DESCRIPTION OF THE TASK: Copy each line of the data below exactly, leaving out pictures.

Collected data

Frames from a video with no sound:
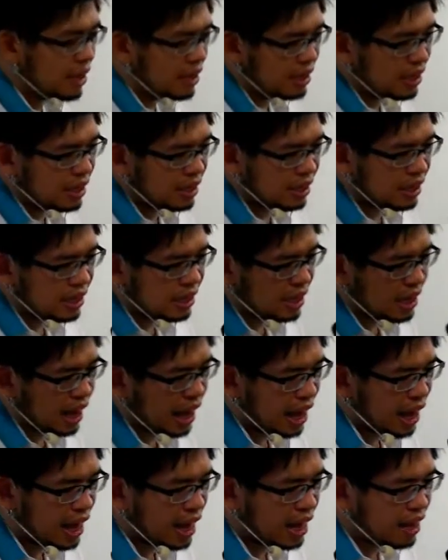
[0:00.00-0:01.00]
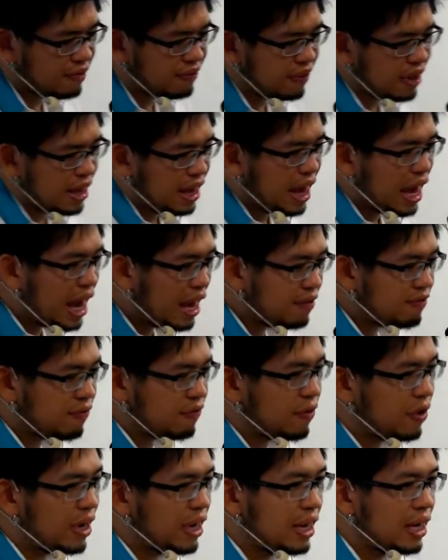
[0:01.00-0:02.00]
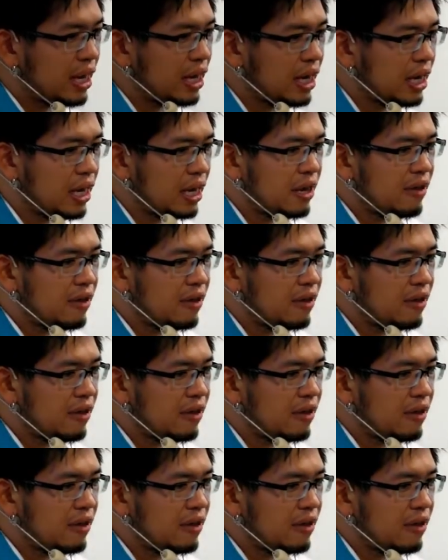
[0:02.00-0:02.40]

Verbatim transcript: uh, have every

FINISHED EXERCISE:
Frames from a video with no sound:
[0:00.00-0:01.00]
[0:01.00-0:02.00]
[0:02.00-0:02.40]

Verbatim transcript: uh, have every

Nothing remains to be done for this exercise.